◆ TASK STATEMENT ◆
Although the entries contain pictures, only their words should be duplicated exactly.

[Stored records]
'''

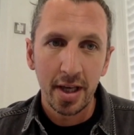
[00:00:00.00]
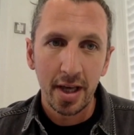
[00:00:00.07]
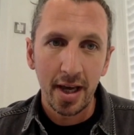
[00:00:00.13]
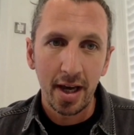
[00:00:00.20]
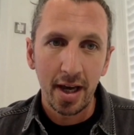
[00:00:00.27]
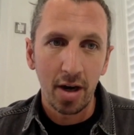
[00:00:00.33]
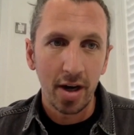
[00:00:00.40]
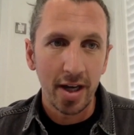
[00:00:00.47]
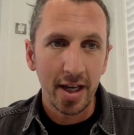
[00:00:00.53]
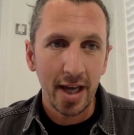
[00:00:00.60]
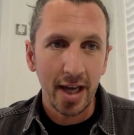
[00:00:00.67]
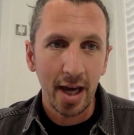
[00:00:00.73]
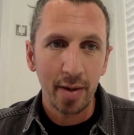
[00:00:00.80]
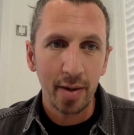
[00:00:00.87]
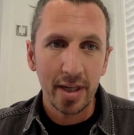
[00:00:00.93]
uh, i.e.,
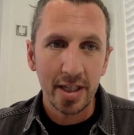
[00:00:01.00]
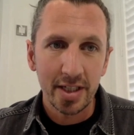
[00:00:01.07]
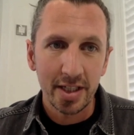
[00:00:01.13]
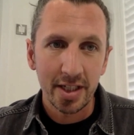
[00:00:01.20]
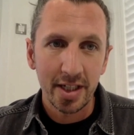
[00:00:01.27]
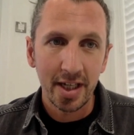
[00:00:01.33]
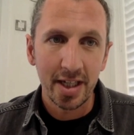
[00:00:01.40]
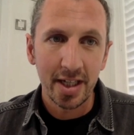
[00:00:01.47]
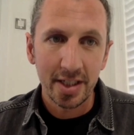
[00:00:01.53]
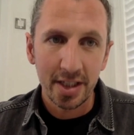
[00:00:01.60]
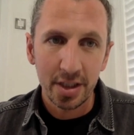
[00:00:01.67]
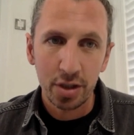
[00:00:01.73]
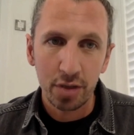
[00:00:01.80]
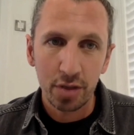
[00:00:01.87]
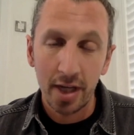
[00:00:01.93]
how easy is it
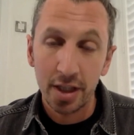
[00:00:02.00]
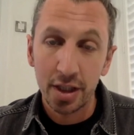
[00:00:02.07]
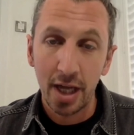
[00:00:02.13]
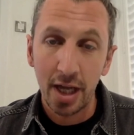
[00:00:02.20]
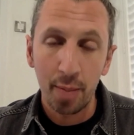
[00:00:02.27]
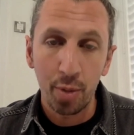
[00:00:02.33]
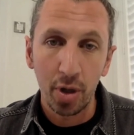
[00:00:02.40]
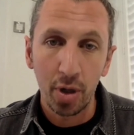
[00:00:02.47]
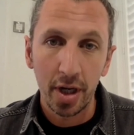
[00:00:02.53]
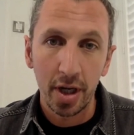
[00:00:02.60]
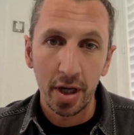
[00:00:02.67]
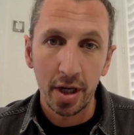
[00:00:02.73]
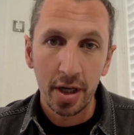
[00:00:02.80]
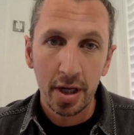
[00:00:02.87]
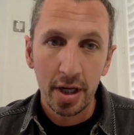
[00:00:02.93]
to create a chatbot in
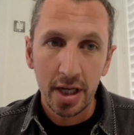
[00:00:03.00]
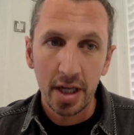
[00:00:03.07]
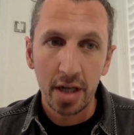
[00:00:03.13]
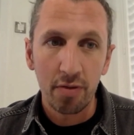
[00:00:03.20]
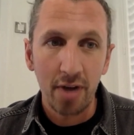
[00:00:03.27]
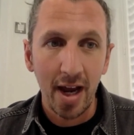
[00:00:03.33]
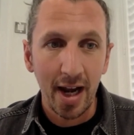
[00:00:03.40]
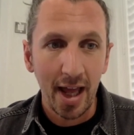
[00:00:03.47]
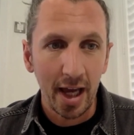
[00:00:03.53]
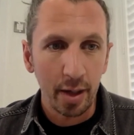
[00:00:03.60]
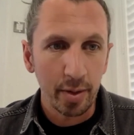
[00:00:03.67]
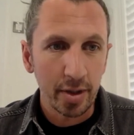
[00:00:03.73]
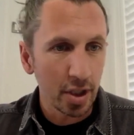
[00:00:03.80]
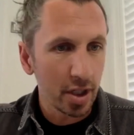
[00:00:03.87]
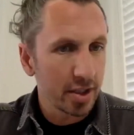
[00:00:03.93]
a in a rare
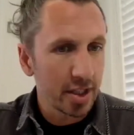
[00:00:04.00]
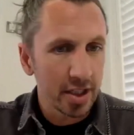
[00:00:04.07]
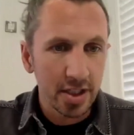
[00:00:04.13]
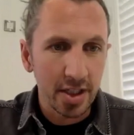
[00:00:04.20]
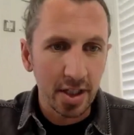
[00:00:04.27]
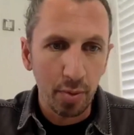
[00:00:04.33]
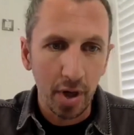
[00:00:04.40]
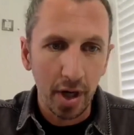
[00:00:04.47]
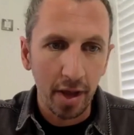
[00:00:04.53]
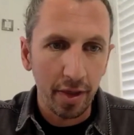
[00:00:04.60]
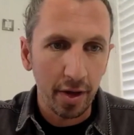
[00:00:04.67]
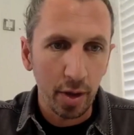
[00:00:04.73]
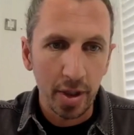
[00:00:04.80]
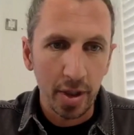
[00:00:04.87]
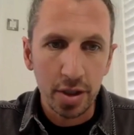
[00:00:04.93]
language? And I did see one other
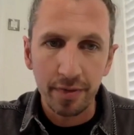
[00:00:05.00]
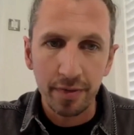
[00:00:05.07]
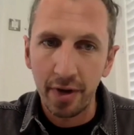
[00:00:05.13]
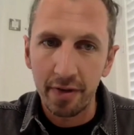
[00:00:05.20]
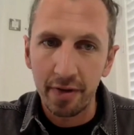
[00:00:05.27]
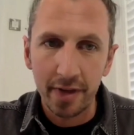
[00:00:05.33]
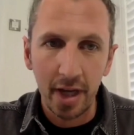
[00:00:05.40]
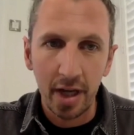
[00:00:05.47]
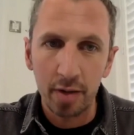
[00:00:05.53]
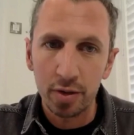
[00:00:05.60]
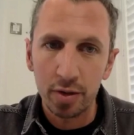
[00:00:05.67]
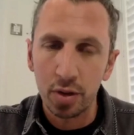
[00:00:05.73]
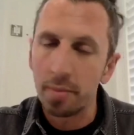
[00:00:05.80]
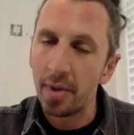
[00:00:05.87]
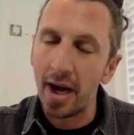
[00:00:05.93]
question further down
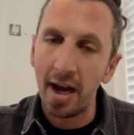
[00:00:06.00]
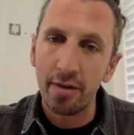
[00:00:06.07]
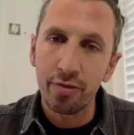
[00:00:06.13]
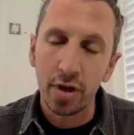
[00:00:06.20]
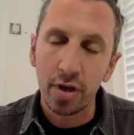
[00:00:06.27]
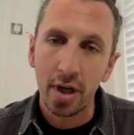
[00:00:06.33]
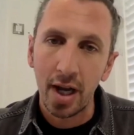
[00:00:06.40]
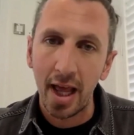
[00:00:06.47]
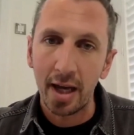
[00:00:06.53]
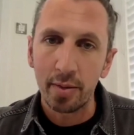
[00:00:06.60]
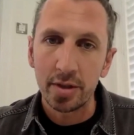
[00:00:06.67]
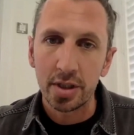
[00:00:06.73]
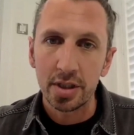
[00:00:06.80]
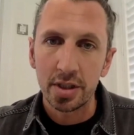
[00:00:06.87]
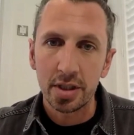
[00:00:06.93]
talking about African
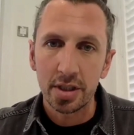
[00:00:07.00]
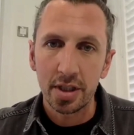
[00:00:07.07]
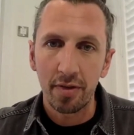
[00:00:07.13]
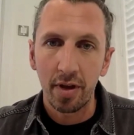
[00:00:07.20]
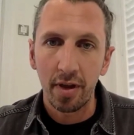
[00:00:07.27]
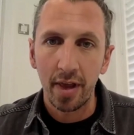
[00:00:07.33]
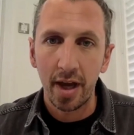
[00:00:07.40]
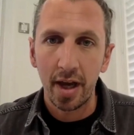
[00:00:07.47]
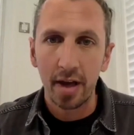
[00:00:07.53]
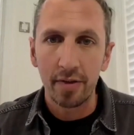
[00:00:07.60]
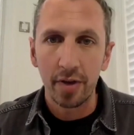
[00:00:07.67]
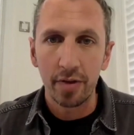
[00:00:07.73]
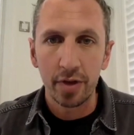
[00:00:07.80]
languages and stuff like that. Have, have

'''

◆ SOLUTION BELOW ◆
[00:00:00.00]
[00:00:00.07]
[00:00:00.13]
[00:00:00.20]
[00:00:00.27]
[00:00:00.33]
[00:00:00.40]
[00:00:00.47]
[00:00:00.53]
[00:00:00.60]
[00:00:00.67]
[00:00:00.73]
[00:00:00.80]
[00:00:00.87]
[00:00:00.93]
uh, i.e.,
[00:00:01.00]
[00:00:01.07]
[00:00:01.13]
[00:00:01.20]
[00:00:01.27]
[00:00:01.33]
[00:00:01.40]
[00:00:01.47]
[00:00:01.53]
[00:00:01.60]
[00:00:01.67]
[00:00:01.73]
[00:00:01.80]
[00:00:01.87]
[00:00:01.93]
how easy is it
[00:00:02.00]
[00:00:02.07]
[00:00:02.13]
[00:00:02.20]
[00:00:02.27]
[00:00:02.33]
[00:00:02.40]
[00:00:02.47]
[00:00:02.53]
[00:00:02.60]
[00:00:02.67]
[00:00:02.73]
[00:00:02.80]
[00:00:02.87]
[00:00:02.93]
to create a chatbot in
[00:00:03.00]
[00:00:03.07]
[00:00:03.13]
[00:00:03.20]
[00:00:03.27]
[00:00:03.33]
[00:00:03.40]
[00:00:03.47]
[00:00:03.53]
[00:00:03.60]
[00:00:03.67]
[00:00:03.73]
[00:00:03.80]
[00:00:03.87]
[00:00:03.93]
a in a rare
[00:00:04.00]
[00:00:04.07]
[00:00:04.13]
[00:00:04.20]
[00:00:04.27]
[00:00:04.33]
[00:00:04.40]
[00:00:04.47]
[00:00:04.53]
[00:00:04.60]
[00:00:04.67]
[00:00:04.73]
[00:00:04.80]
[00:00:04.87]
[00:00:04.93]
language? And I did see one other
[00:00:05.00]
[00:00:05.07]
[00:00:05.13]
[00:00:05.20]
[00:00:05.27]
[00:00:05.33]
[00:00:05.40]
[00:00:05.47]
[00:00:05.53]
[00:00:05.60]
[00:00:05.67]
[00:00:05.73]
[00:00:05.80]
[00:00:05.87]
[00:00:05.93]
question further down
[00:00:06.00]
[00:00:06.07]
[00:00:06.13]
[00:00:06.20]
[00:00:06.27]
[00:00:06.33]
[00:00:06.40]
[00:00:06.47]
[00:00:06.53]
[00:00:06.60]
[00:00:06.67]
[00:00:06.73]
[00:00:06.80]
[00:00:06.87]
[00:00:06.93]
talking about African
[00:00:07.00]
[00:00:07.07]
[00:00:07.13]
[00:00:07.20]
[00:00:07.27]
[00:00:07.33]
[00:00:07.40]
[00:00:07.47]
[00:00:07.53]
[00:00:07.60]
[00:00:07.67]
[00:00:07.73]
[00:00:07.80]
languages and stuff like that. Have, have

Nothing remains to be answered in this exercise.